# Exercise 3

Welcome to the exercise sheet about Recurrent Neural Networks. In this exercise sheet, we will take a closer look into RNNs, LSTMs and other variations.


The main task is to implement the same models as in the lecture and run the classification on the MNIST dataset.

## Imports


Let's first import all the dependencies we will need for this exercise.

In [1]:
import torch
import torch.nn as nn
import torchvision.transforms as transforms
import torchvision.datasets as dsets
from torch.autograd import Variable

## Loading the Dataset and making it iterable


In [2]:

train_dataset = dsets.MNIST(root='./data', 
                            train=True, 
                            transform=transforms.ToTensor(),
                            download=True)

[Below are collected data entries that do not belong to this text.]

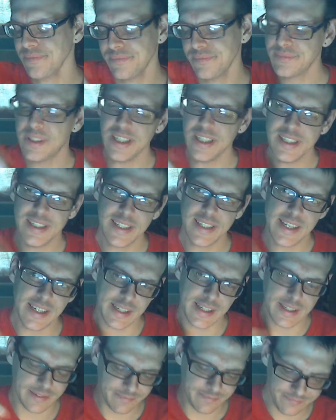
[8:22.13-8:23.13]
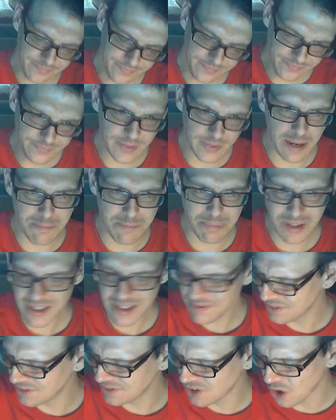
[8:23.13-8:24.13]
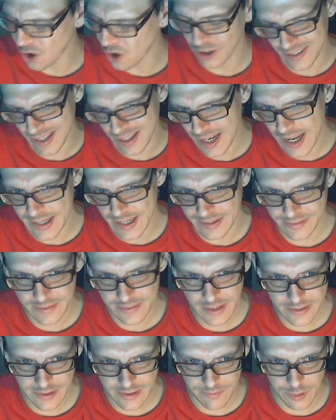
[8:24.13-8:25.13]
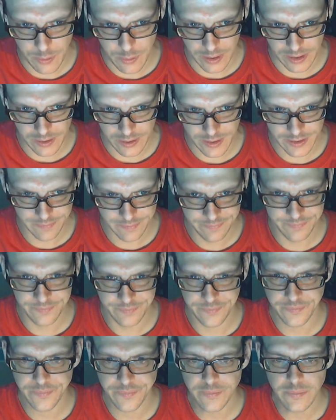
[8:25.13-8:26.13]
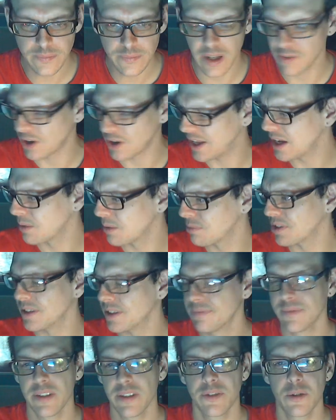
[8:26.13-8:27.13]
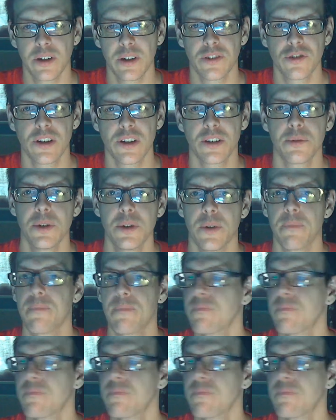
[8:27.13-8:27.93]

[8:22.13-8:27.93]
DD, I believe is Dark Delight. Let's have a quick look. I've got hiccups now. I'll have a quick drink as well.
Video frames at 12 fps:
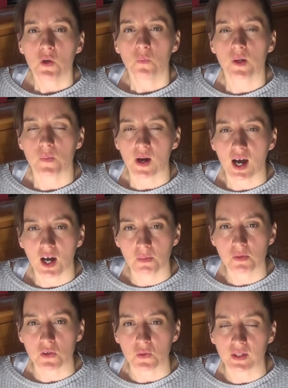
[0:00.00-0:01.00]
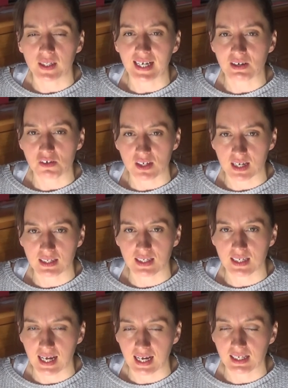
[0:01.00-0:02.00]
we were homeschooling our son
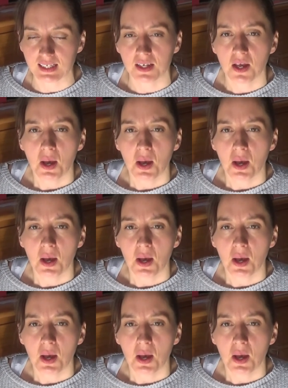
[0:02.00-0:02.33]
Ted,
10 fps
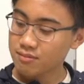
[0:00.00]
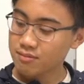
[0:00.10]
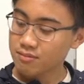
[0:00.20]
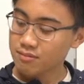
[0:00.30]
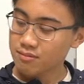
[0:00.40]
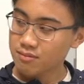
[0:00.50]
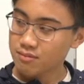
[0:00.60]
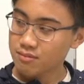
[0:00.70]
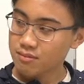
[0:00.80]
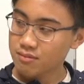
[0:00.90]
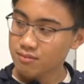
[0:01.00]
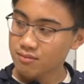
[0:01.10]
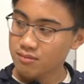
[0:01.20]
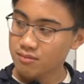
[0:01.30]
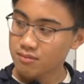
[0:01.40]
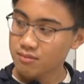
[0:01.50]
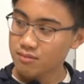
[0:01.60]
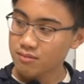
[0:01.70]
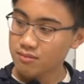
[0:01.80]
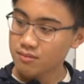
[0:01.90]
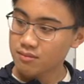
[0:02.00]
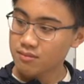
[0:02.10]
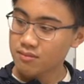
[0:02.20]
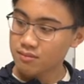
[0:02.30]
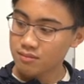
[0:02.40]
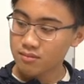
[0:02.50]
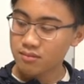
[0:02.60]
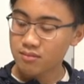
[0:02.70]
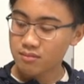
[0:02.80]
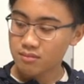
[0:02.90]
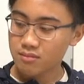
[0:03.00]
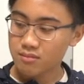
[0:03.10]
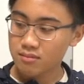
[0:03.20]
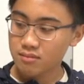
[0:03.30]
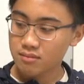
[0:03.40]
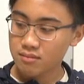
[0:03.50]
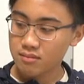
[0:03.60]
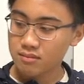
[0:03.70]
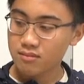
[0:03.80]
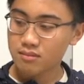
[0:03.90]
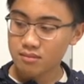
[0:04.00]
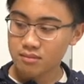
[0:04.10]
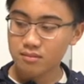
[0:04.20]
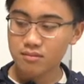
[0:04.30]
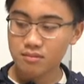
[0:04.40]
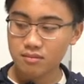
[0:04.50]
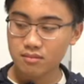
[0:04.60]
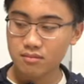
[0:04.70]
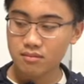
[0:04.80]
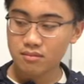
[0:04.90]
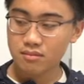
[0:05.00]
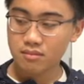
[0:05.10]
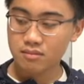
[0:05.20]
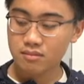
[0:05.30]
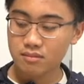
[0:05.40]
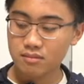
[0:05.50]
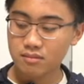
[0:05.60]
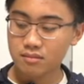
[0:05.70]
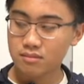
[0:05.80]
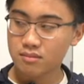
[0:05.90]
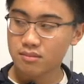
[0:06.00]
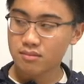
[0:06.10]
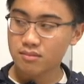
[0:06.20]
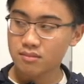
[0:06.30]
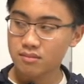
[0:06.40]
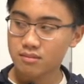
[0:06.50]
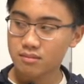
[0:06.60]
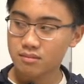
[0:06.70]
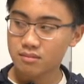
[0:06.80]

This person isn't speaking.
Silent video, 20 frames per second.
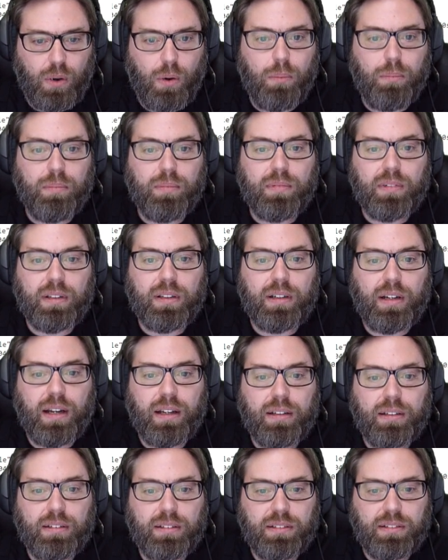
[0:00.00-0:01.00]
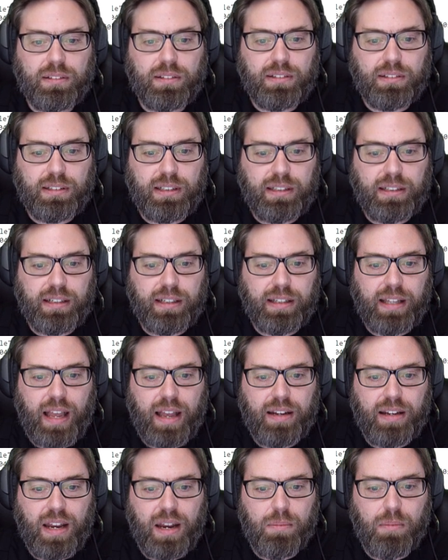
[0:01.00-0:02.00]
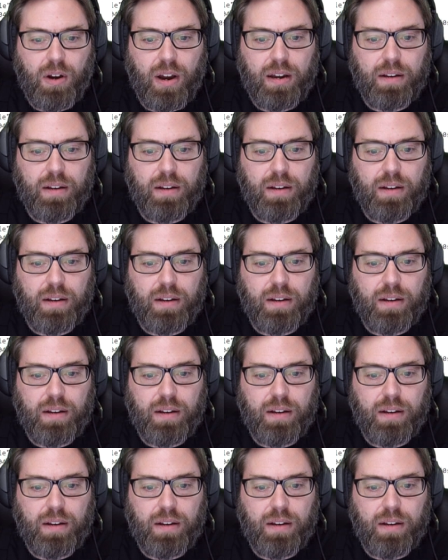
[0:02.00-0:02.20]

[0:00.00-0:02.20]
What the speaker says: and I didn't get that name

test_dataset = dsets.MNIST(root='./data', 
                           train=False, 
                           transform=transforms.ToTensor())


batch_size = 100
n_iters = 3000
num_epochs = n_iters / (len(train_dataset) / batch_size)
num_epochs = int(num_epochs)

train_loader = torch.utils.data.DataLoader(dataset=train_dataset, 
                                           batch_size=batch_size, 
                                           shuffle=True)

test_loader = torch.utils.data.DataLoader(dataset=test_dataset, 
                                          batch_size=batch_size, 
                                          shuffle=False)

100%|██████████| 9.91M/9.91M [00:02<00:00, 3.61MB/s]
100%|██████████| 28.9k/28.9k [00:00<00:00, 251kB/s]
100%|██████████| 1.65M/1.65M [00:00<00:00, 1.71MB/s]
100%|██████████| 4.54k/4.54k [00:00<00:00, 3.28MB/s]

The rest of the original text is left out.